Hyukdoo Choi received the B.S. and Ph.D. degrees in electrical and electronics engineering from Yonsei University, Seoul, Republic of Korea, in 2009 and 2014, respectively. From 2014 to 2017, he worked for LG Electronics as a senior research engineer. Since 2018, he has been an assistant professor with the department of electronics and information engineering in Soonchunhyang university. His research interests include simultaneous localization and mapping (SLAM), visual odometry, computer vision, object detection, deep learning, and unsupervised learning.

Article

Original Article

International Journal of Fuzzy Logic and Intelligent Systems 2024; 24(2): 105-113

Published online June 25, 2024 https://doi.org/10.5391/IJFIS.2024.24.2.105

Copyright © The Korean Institute of Intelligent Systems.

PolyLaneDet: Lane Detection with Free-Form Polyline

Jeongmin Kim1 and Hyukdoo Choi2

1AI Technology Development Team 2, Autonomous A2Z, Anyang, Korea
2Department of Electronic Materials, Devices, and Equipment Engineering, Soonchunhyang University, Asan, Korea

Correspondence to:Hyukdoo Choi (hyukdoo.choi@sch.ac.kr)
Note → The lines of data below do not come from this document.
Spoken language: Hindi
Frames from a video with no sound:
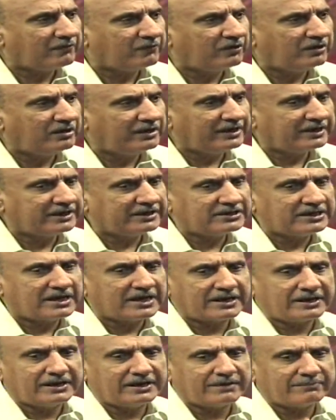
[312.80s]
वो लेके जा
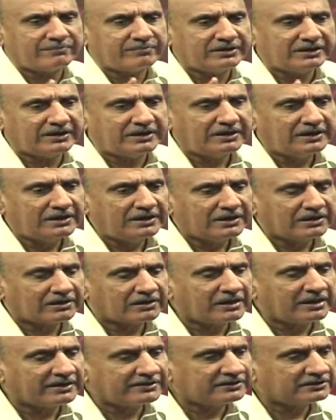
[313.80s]
रहे हैं अपने
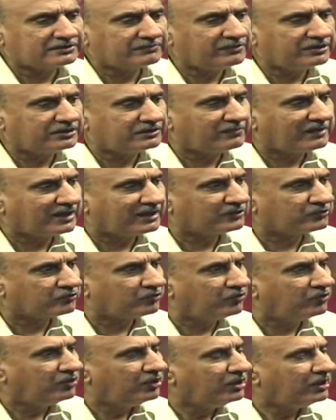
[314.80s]
कांग्रेस में इस बात
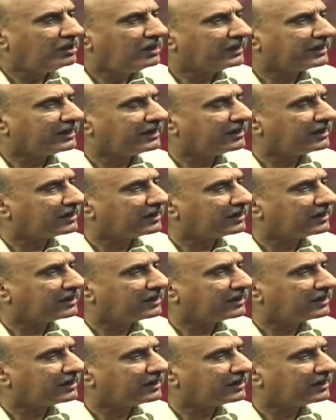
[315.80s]
को कि अगर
Received: August 1, 2023; Revised: May 4, 2024; Accepted: May 27, 2024

This is an Open Access article distributed under the terms of the Creative Commons Attribution Non-Commercial License (http://creativecommons.org/licenses/by-nc/3.0/) which permits unrestricted noncommercial use, distribution, and reproduction in any medium, provided the original work is properly cited.

Abstract

Lane detection is a critical component of autonomous driving technologies that face challenges such as varied road conditions and diverse lane orientations. In this study, we aim to address these challenges by proposing PolyLaneDet, a novel lane detection model that utilizes a freeform polyline, termed ‘polylane,’ which adapts to both vertical and horizontal lane orientations without the need for post-processing. Our method builds on the YOLOv4 architecture to avoid restricting the number of detectable lanes. This model can regress both vertical and horizontal coordinates, thereby improving the adaptability and accuracy of lane detection in various scenarios. We conducted extensive experiments using the CULane benchmark and a custom dataset to validate the effectiveness of the proposed approach. The results demonstrate that PolyLaneDet achieves a competitive performance, particularly in detecting horizontal lane markings and stop lines, which are often omitted in traditional models. In conclusion, PolyLaneDet advances lane detection technology by combining flexible lane representation with robust detection capabilities, making it suitable for real-world applications with diverse road geometries.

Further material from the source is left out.